DATA FOR THE TASK
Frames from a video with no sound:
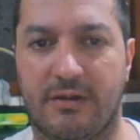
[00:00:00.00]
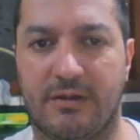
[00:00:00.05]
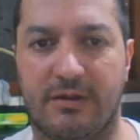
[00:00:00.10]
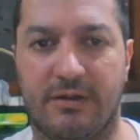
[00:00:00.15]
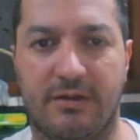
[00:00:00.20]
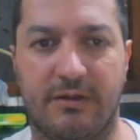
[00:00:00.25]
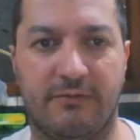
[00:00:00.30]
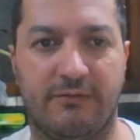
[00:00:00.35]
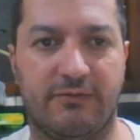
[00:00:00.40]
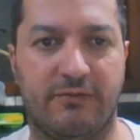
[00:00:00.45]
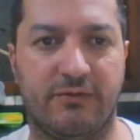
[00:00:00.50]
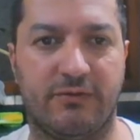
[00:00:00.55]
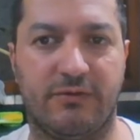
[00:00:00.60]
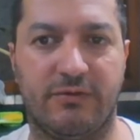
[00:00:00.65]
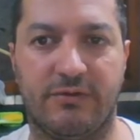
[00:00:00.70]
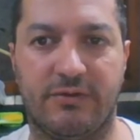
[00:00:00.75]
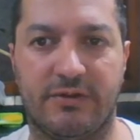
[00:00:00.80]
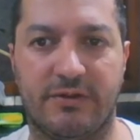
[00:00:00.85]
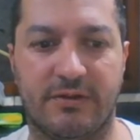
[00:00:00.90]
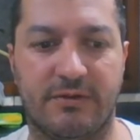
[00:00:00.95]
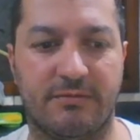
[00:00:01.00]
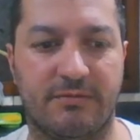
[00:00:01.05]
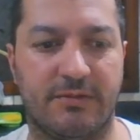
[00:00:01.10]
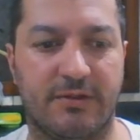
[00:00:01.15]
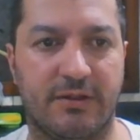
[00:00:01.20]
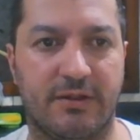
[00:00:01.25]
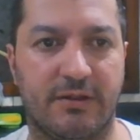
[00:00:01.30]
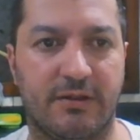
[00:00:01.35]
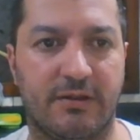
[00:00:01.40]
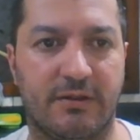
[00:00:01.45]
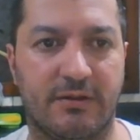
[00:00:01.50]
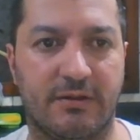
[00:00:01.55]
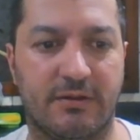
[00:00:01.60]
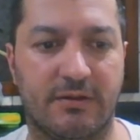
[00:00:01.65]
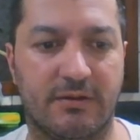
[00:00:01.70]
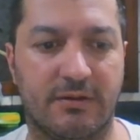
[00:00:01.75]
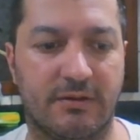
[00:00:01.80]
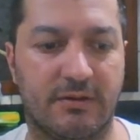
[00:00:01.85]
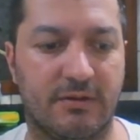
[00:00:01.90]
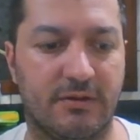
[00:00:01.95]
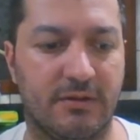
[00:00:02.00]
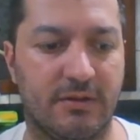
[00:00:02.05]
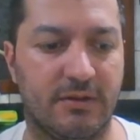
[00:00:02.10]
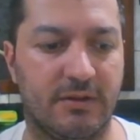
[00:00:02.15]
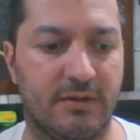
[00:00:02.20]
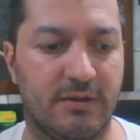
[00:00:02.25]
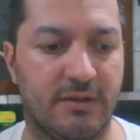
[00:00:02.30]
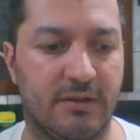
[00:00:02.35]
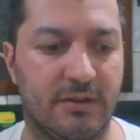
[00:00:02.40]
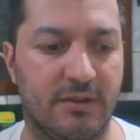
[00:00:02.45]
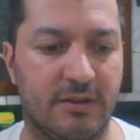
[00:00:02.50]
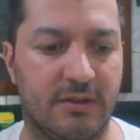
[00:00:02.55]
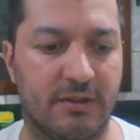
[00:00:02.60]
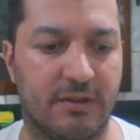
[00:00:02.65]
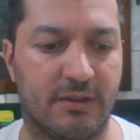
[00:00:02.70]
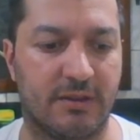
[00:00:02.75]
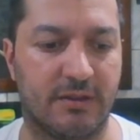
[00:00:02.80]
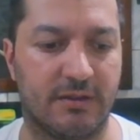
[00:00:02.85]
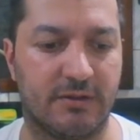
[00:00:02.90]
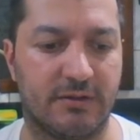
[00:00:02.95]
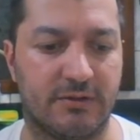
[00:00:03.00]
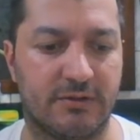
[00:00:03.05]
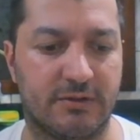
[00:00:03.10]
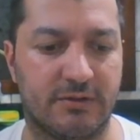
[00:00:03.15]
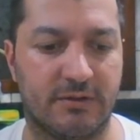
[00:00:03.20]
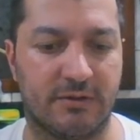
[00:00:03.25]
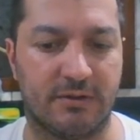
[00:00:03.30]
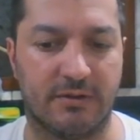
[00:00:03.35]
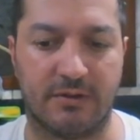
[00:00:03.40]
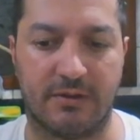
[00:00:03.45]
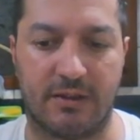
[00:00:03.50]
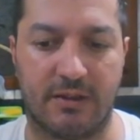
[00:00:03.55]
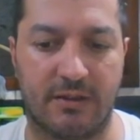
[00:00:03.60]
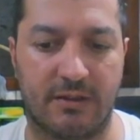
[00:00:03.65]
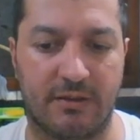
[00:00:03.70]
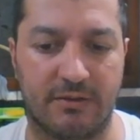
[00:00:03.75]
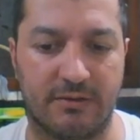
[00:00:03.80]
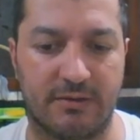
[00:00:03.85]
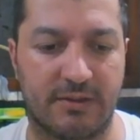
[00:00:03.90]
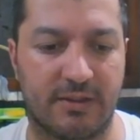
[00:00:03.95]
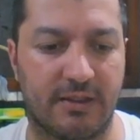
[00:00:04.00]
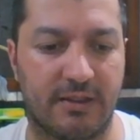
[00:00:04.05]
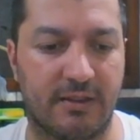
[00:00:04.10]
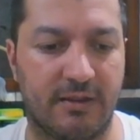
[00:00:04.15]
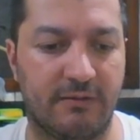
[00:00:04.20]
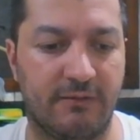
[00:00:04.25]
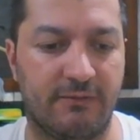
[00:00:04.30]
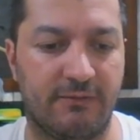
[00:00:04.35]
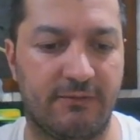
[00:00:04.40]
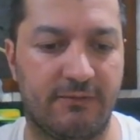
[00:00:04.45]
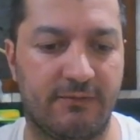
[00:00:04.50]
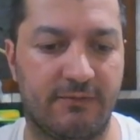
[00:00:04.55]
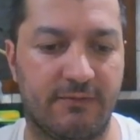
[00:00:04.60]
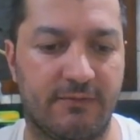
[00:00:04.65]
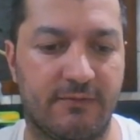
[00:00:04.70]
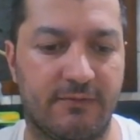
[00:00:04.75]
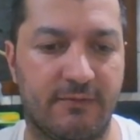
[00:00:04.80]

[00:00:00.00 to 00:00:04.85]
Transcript: have to do something. Control Alt F.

TASK BRIEF
Starting at the line with "[00:00:03.05]" and stopping at the final line of the material, reproduce each line exactly, both ends included. Leave the pictures out.

SOLUTION TO THIS TASK
[00:00:03.05]
[00:00:03.10]
[00:00:03.15]
[00:00:03.20]
[00:00:03.25]
[00:00:03.30]
[00:00:03.35]
[00:00:03.40]
[00:00:03.45]
[00:00:03.50]
[00:00:03.55]
[00:00:03.60]
[00:00:03.65]
[00:00:03.70]
[00:00:03.75]
[00:00:03.80]
[00:00:03.85]
[00:00:03.90]
[00:00:03.95]
[00:00:04.00]
[00:00:04.05]
[00:00:04.10]
[00:00:04.15]
[00:00:04.20]
[00:00:04.25]
[00:00:04.30]
[00:00:04.35]
[00:00:04.40]
[00:00:04.45]
[00:00:04.50]
[00:00:04.55]
[00:00:04.60]
[00:00:04.65]
[00:00:04.70]
[00:00:04.75]
[00:00:04.80]

[00:00:00.00 to 00:00:04.85]
Transcript: have to do something. Control Alt F.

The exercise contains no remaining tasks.